As to the Unionist parties, they have already indicated in various circumstances that they were not opposed to sitting at a negotiating table with Sinn Fein. Martin Smyths, one of the UUP’s leader, did so at his party conference in September. As to the DUP, it has kept silent on this issue so far. But given the close relationship between the DUP and the UDA, it is unlikely that the UDA comes out publicly in favor of a negotiation involving Sinn Fein without at least a significant fraction of the DUP sharing the same position.

Beyond the subtleties of the politicians’ formulations, the possibility of a cease fire and a stepping up of the negotiating process is not to be dismissed. How soon is another question.

The Irish Proletariat and the Negotiating Process

The worst thing for the population of Northern Ireland is that it is not necessarily in the interest of the various protagonists to speed up the process.
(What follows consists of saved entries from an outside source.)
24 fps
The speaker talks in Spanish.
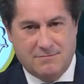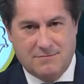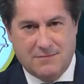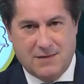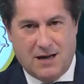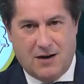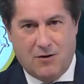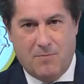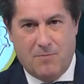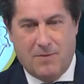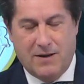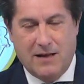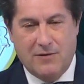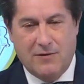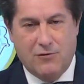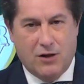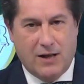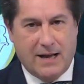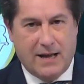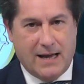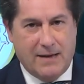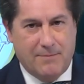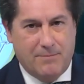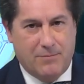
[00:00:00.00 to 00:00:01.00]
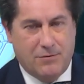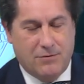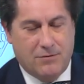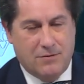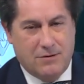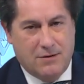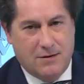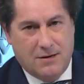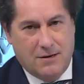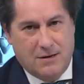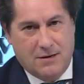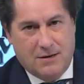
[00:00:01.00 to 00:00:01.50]
acompañando al equipo.
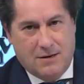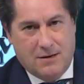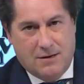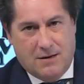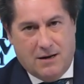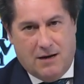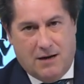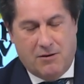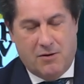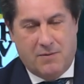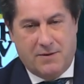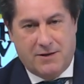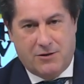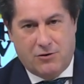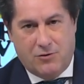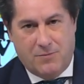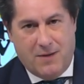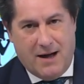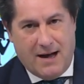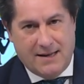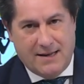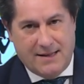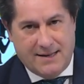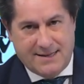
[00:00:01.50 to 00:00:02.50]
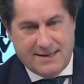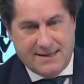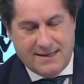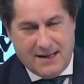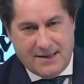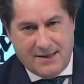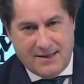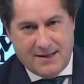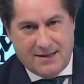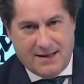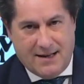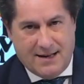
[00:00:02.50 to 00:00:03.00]
Habéis visto imágenes
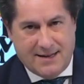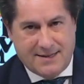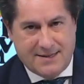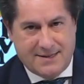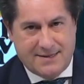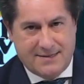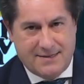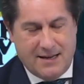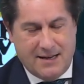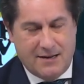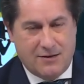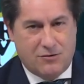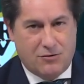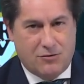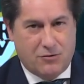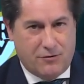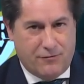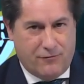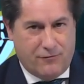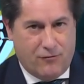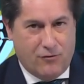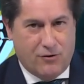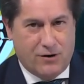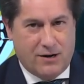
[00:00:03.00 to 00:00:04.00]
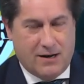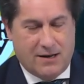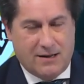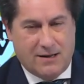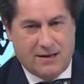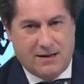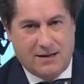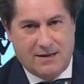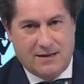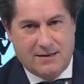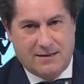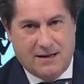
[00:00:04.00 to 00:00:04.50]
inéditas dentro y fuera
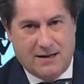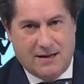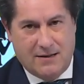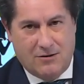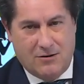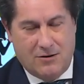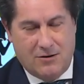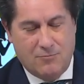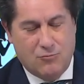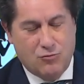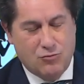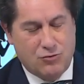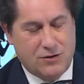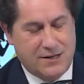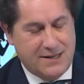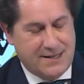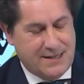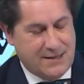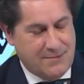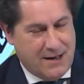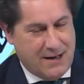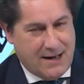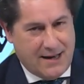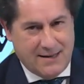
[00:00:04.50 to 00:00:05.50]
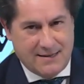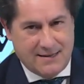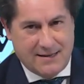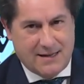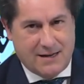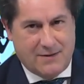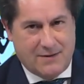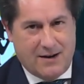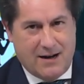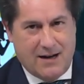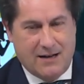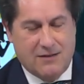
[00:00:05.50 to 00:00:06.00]
del estadio. Hay muchísima gente
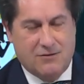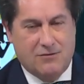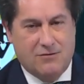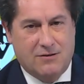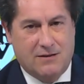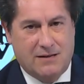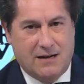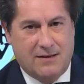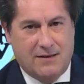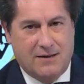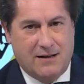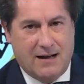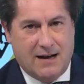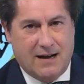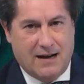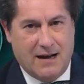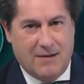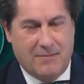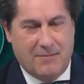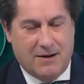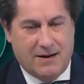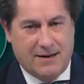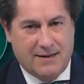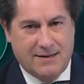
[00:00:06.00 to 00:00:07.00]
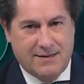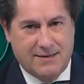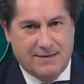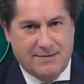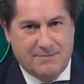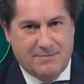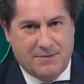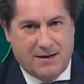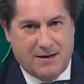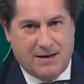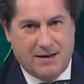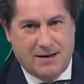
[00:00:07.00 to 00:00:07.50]
trabajando detrás de las cámaras
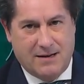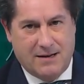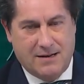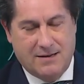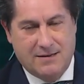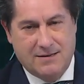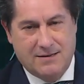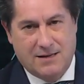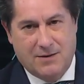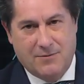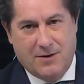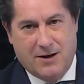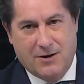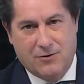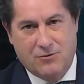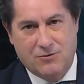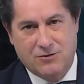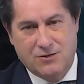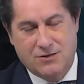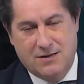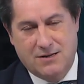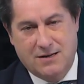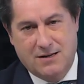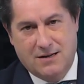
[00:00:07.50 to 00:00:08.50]
para llevaros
The atmosphere of terror which has developed over the past few weeks in the poor districts, both Catholic and Protestant, may serve the purposes of politicians by demoralizing and demobilizing the working class areas. After all it was the uprising of the poorest layers, from 1968 onwards, which led the British government to drown the threat of social unrest under massive state subsidies. Today, if the British state ends up inviting the nationalists to the negotiating table, it will still be out of fear of a possible working-class backlash.

But terror may also trigger opposite reactions. A thousand or so Shorts workers, mostly Protestant, took to the streets on October 15th in a show of solidarity with Joe Reynolds, a Catholic work mate murdered by the UFF. Many of them may also have been on the demonstration following the Shankill Road massacre, together with thousands of other workers from Shorts and Harland and Wolff, the shipyard. But does it necessarily mean that these workers are taken in by the bloody demagogy of the loyalist paramilitaries? Hasn’t 1993 seen more and more of such angry reactions by workers, both Catholic and Protestant, against sectarian murders?

The working class will find no answers to their aspirations and present problems in the reactionary policies of the loyalist groups. Nor will workers find answers in the policies of the Republicans. The role that the Republicans are gearing up to play—the main reason for the British state to invite them to the negotiating table—is that of policing the poor Catholic areas and of imposing the terms of the future settlement on those who may have objections. As to the Protestant workers, they will not easily forget that their areas have often been the targets of the Republicans’ bombs and that, at best, they were treated by the Republicans in the way an army treats enemy soldiers.

One may hope that from the ranks of the working class will emerge militants who, having lived through such a period, will reject out of hand the reactionary demagogy of nationalists of all descriptions. Such militants could strive to unite the ranks of the exploited in order to end the bloody divisions created by the British bourgeoisie and subsequently reinforced by the nationalists. Such militants could aim at welding together the forces of the Northern and Southern working class as well as those of the emigrants living in Britain. To this end these militants, together with all those they will have succeeded in leading onto this road, especially among the intellectual youth, will have no other choice than to turn to class politics. For there is only one way for the working class to rid itself of nationalist and religious divisions, as of all similar poisoned remnants of this rotting bourgeois society—it is to side consciously with all exploited against all exploiters and undertake the destruction of the class society.

Over the past 25 years, the poor layers of Northern Ireland have displayed unlimited commitment and provided numerous devoted activists to the nationalist cause, despite its narrowness. Were they to do the same for a party which, being based on revolutionary communism, would offer them a much more generous and richer ideal, that of the emancipation of the proletariat as a whole, then a new hope would be opened for the future.